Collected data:
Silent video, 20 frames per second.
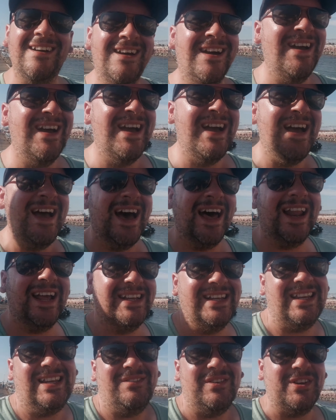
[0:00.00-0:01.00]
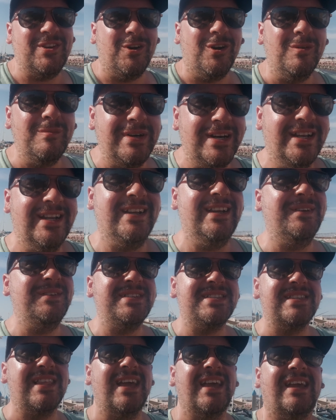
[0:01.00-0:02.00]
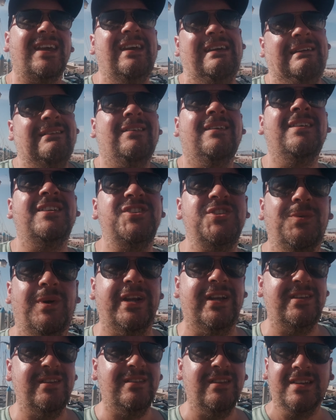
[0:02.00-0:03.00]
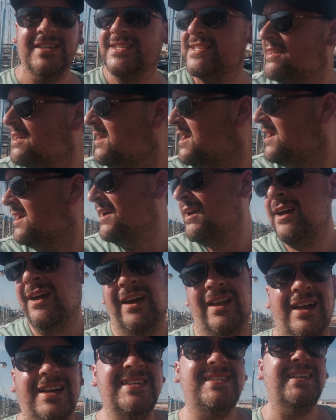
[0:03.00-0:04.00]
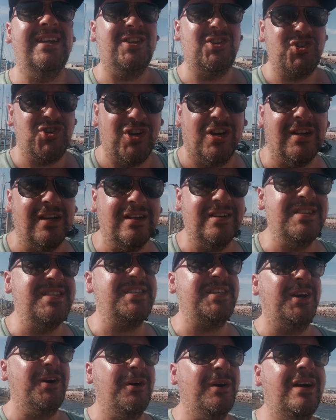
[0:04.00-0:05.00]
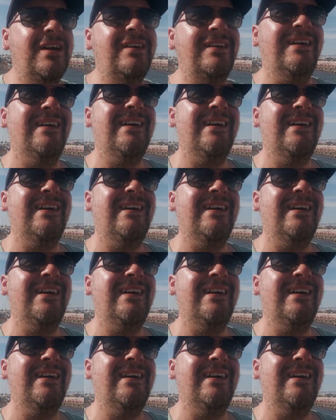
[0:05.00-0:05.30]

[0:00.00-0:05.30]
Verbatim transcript: and I didn't even know about it. It was like do you want to do this? And I said, sure. So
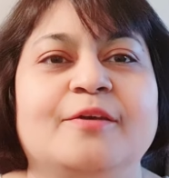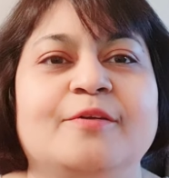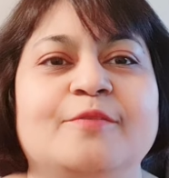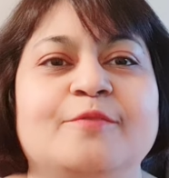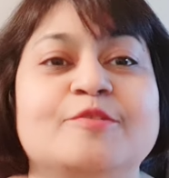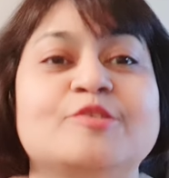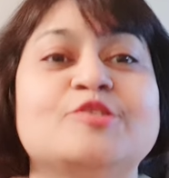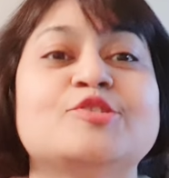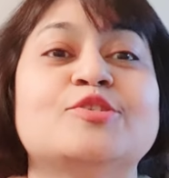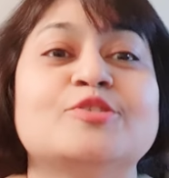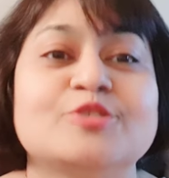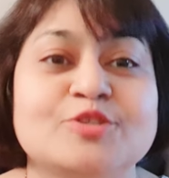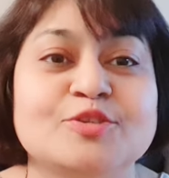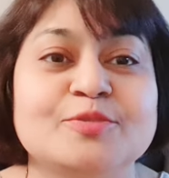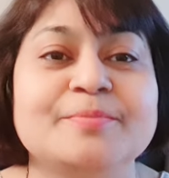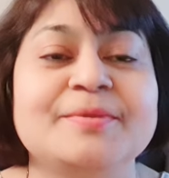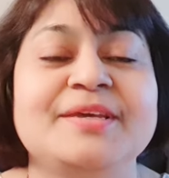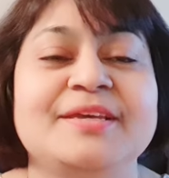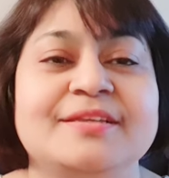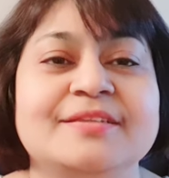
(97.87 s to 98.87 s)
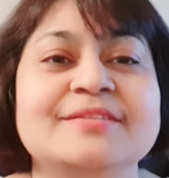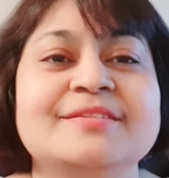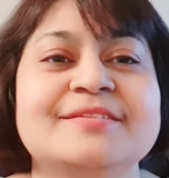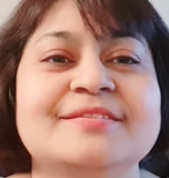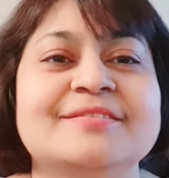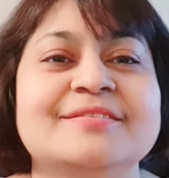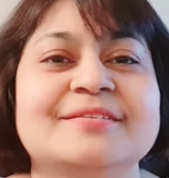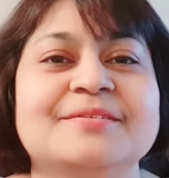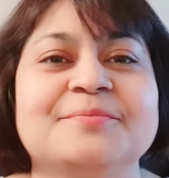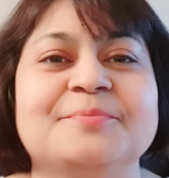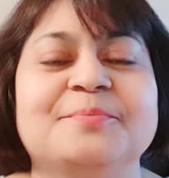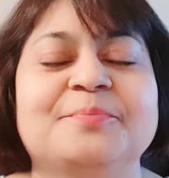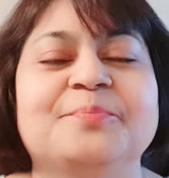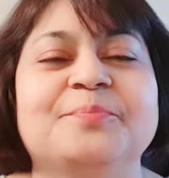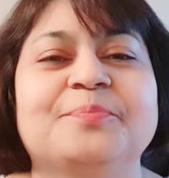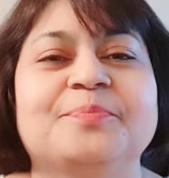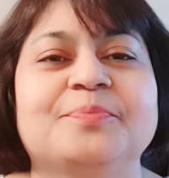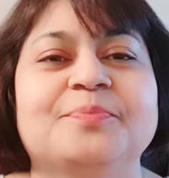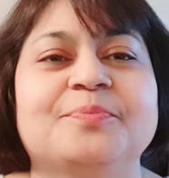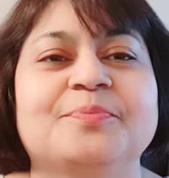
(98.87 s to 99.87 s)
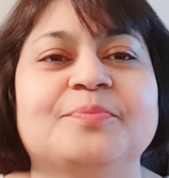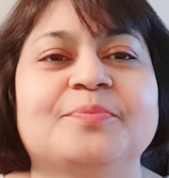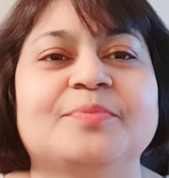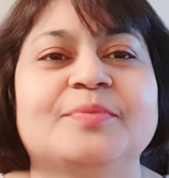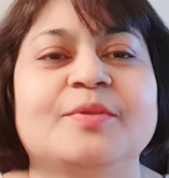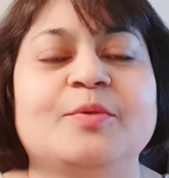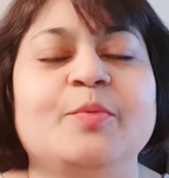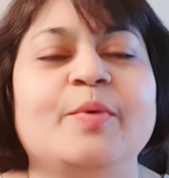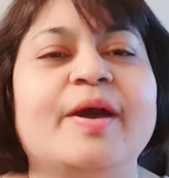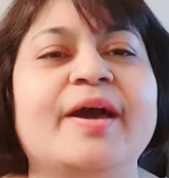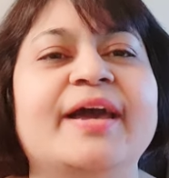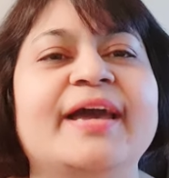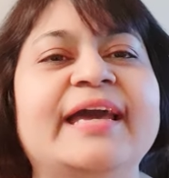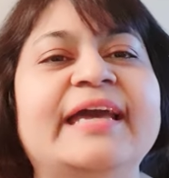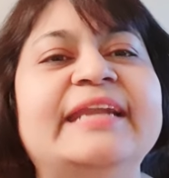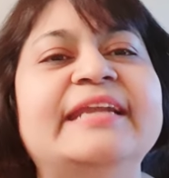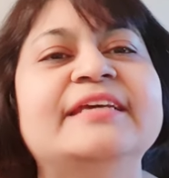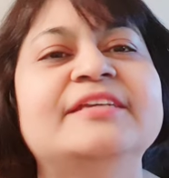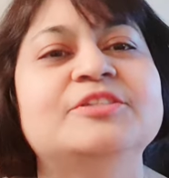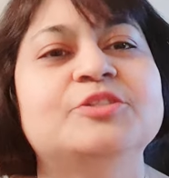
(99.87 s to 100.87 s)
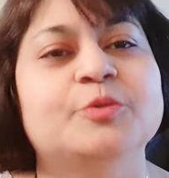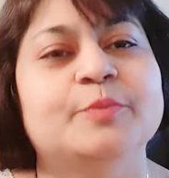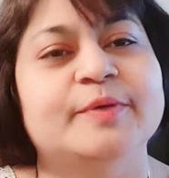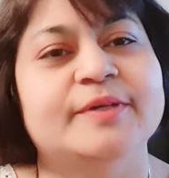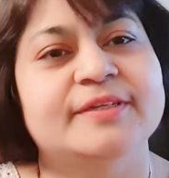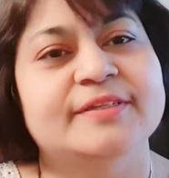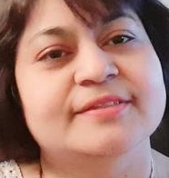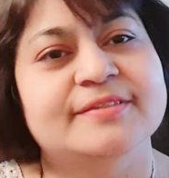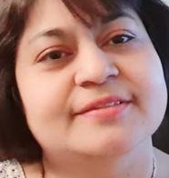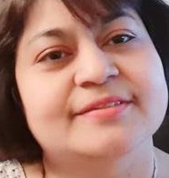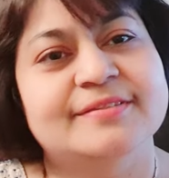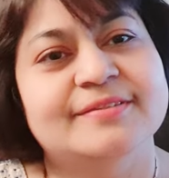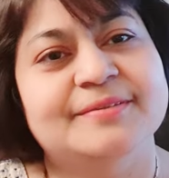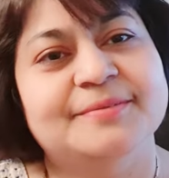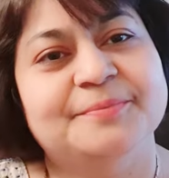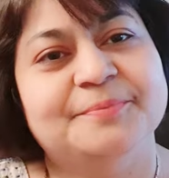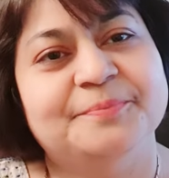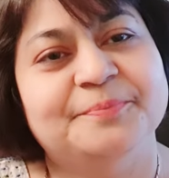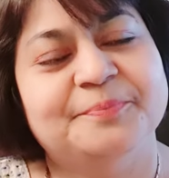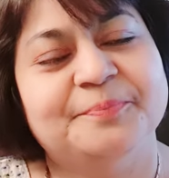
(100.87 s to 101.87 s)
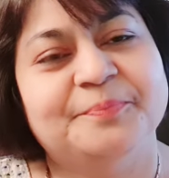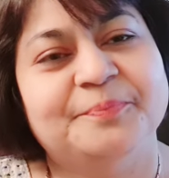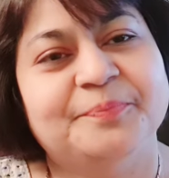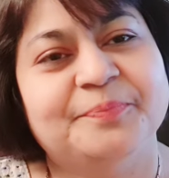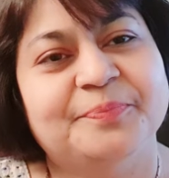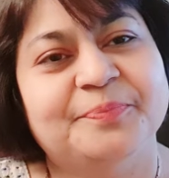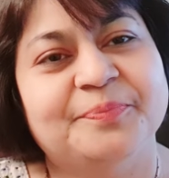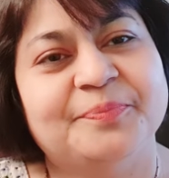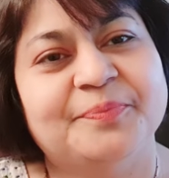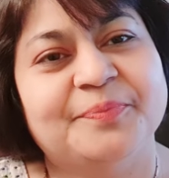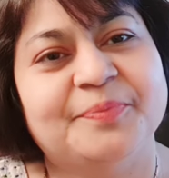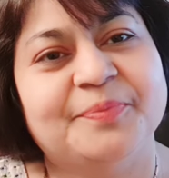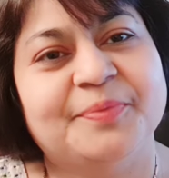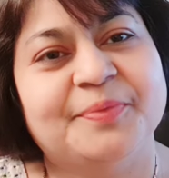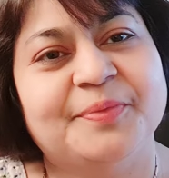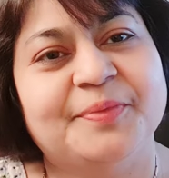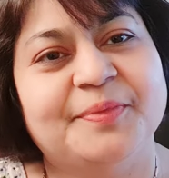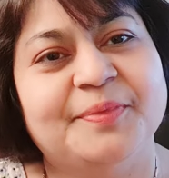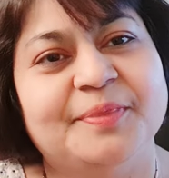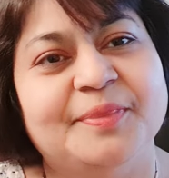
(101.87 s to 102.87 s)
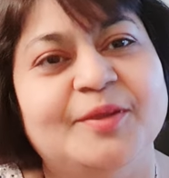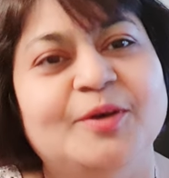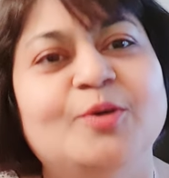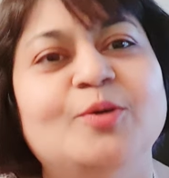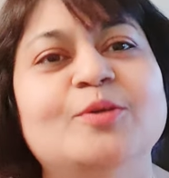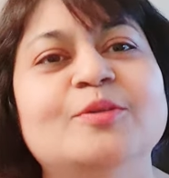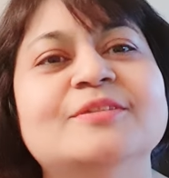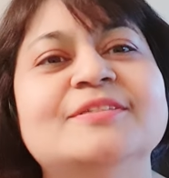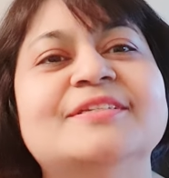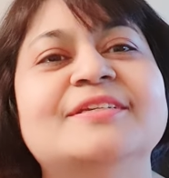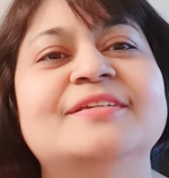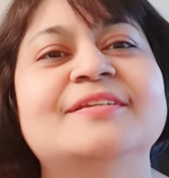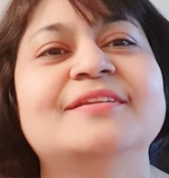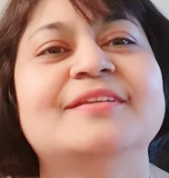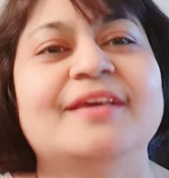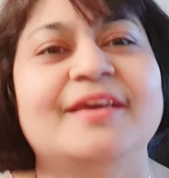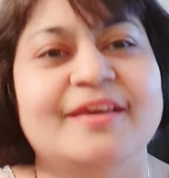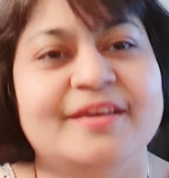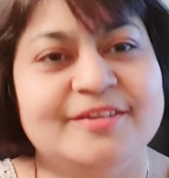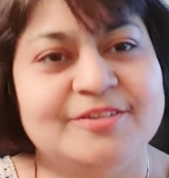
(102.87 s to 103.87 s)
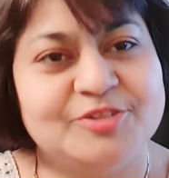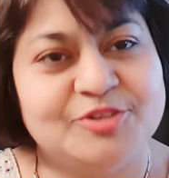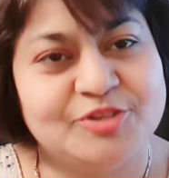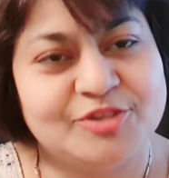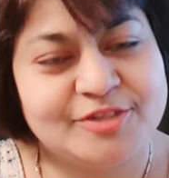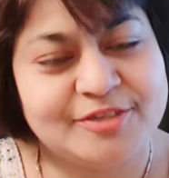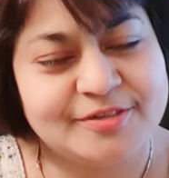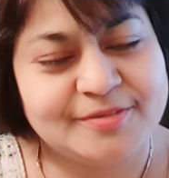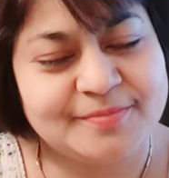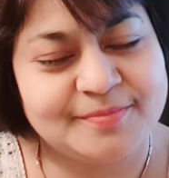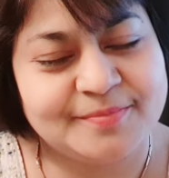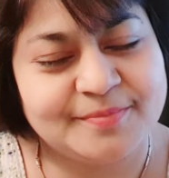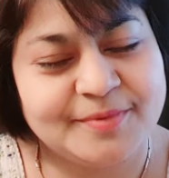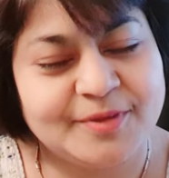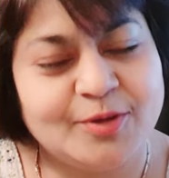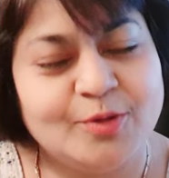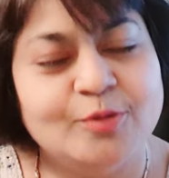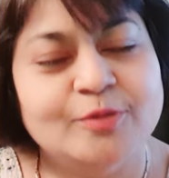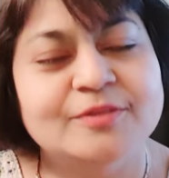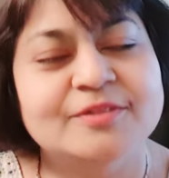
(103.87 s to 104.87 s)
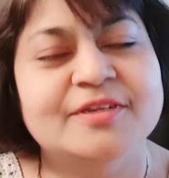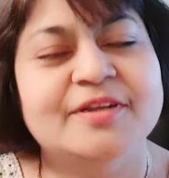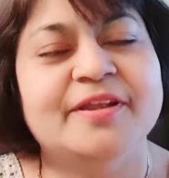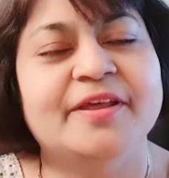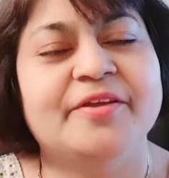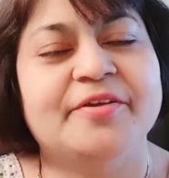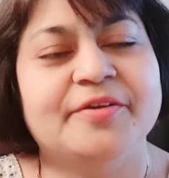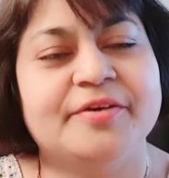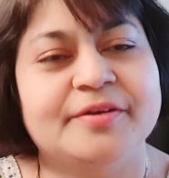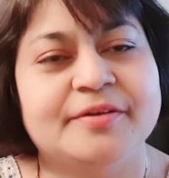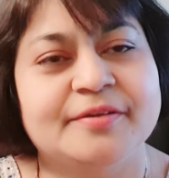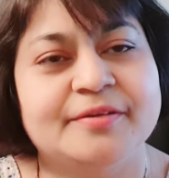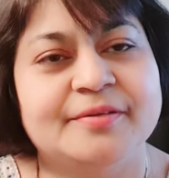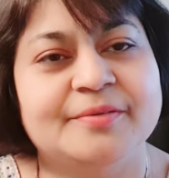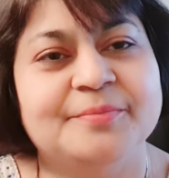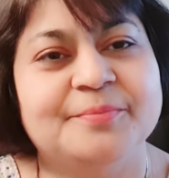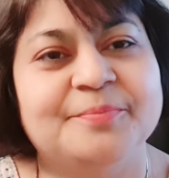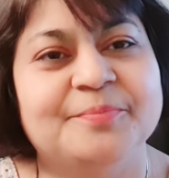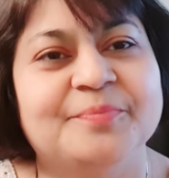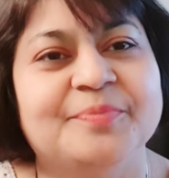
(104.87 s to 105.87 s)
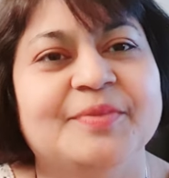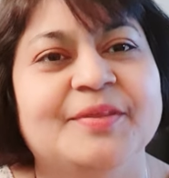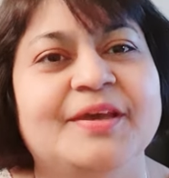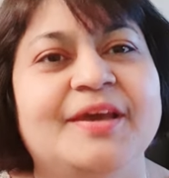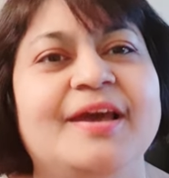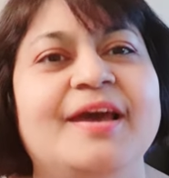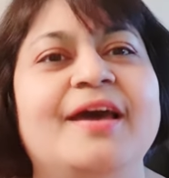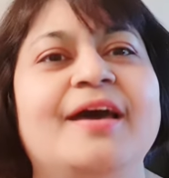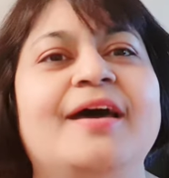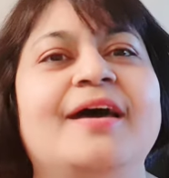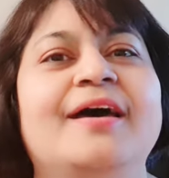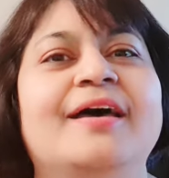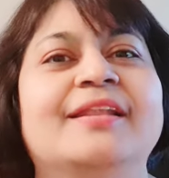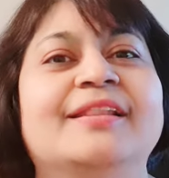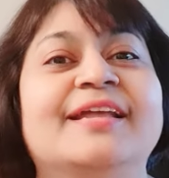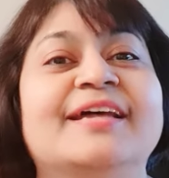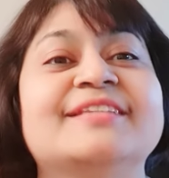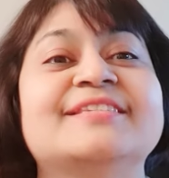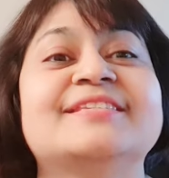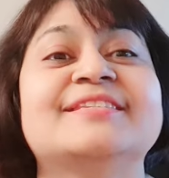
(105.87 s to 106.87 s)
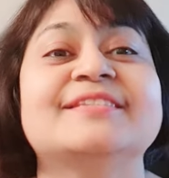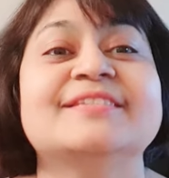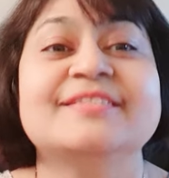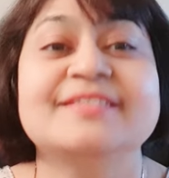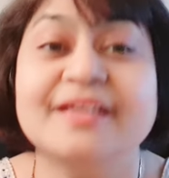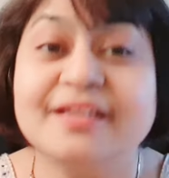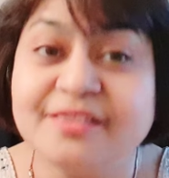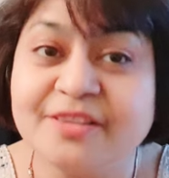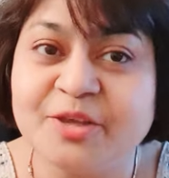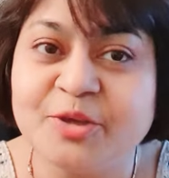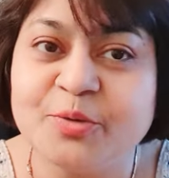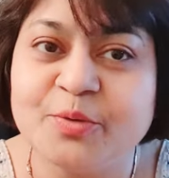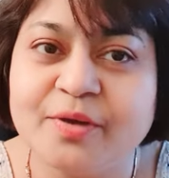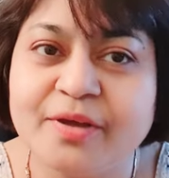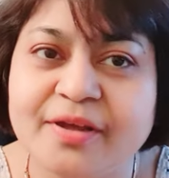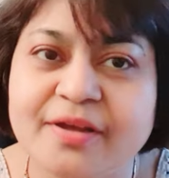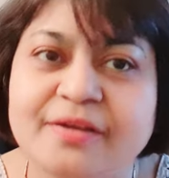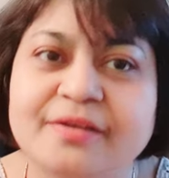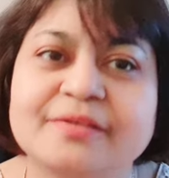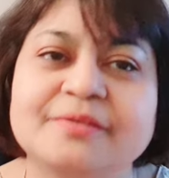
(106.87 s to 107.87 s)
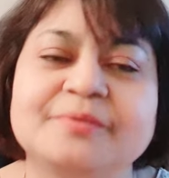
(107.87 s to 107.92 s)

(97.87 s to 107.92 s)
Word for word: which also means we are heading towards the golden age, the golden era. That's the Satyuga,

### WHAT NEEDS TO BE DONE
Could you write out exactly the lines running from the one with "[0:02.00-0:03.00]" through the last line of the data above, both ends kept, and omit any picture?

### RESULT FOR THIS TASK
[0:02.00-0:03.00]
[0:03.00-0:04.00]
[0:04.00-0:05.00]
[0:05.00-0:05.30]

[0:00.00-0:05.30]
Verbatim transcript: and I didn't even know about it. It was like do you want to do this? And I said, sure. So
(97.87 s to 98.87 s)
(98.87 s to 99.87 s)
(99.87 s to 100.87 s)
(100.87 s to 101.87 s)
(101.87 s to 102.87 s)
(102.87 s to 103.87 s)
(103.87 s to 104.87 s)
(104.87 s to 105.87 s)
(105.87 s to 106.87 s)
(106.87 s to 107.87 s)
(107.87 s to 107.92 s)

(97.87 s to 107.92 s)
Word for word: which also means we are heading towards the golden age, the golden era. That's the Satyuga,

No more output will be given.